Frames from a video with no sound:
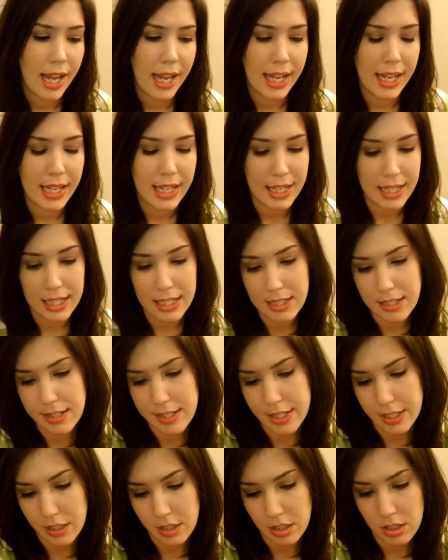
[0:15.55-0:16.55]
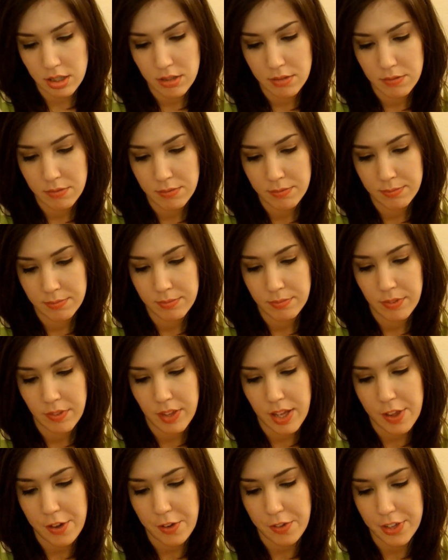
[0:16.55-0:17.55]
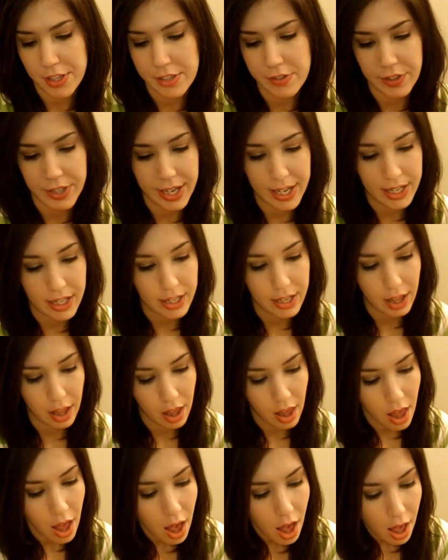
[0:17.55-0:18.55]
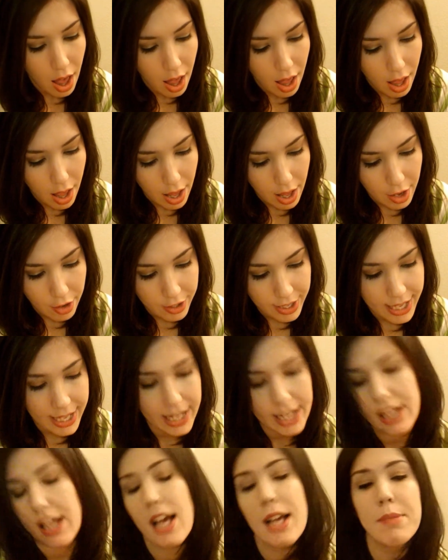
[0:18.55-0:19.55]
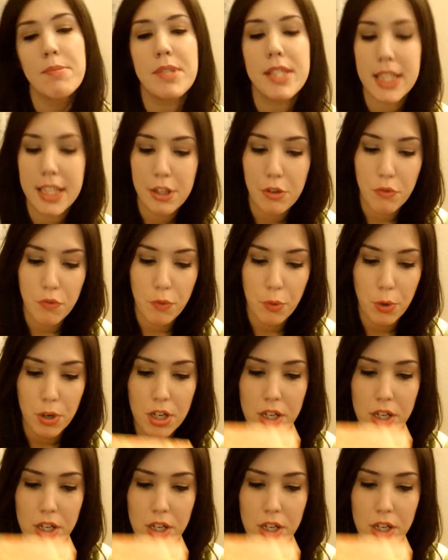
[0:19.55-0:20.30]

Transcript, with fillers: And the other things for Canada. Okay, it comes in four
######
ACTION ITEM
For the string "with", give the number of lines in the records that contain it and nothing besides.

ANSWER TO THE EXERCISE
2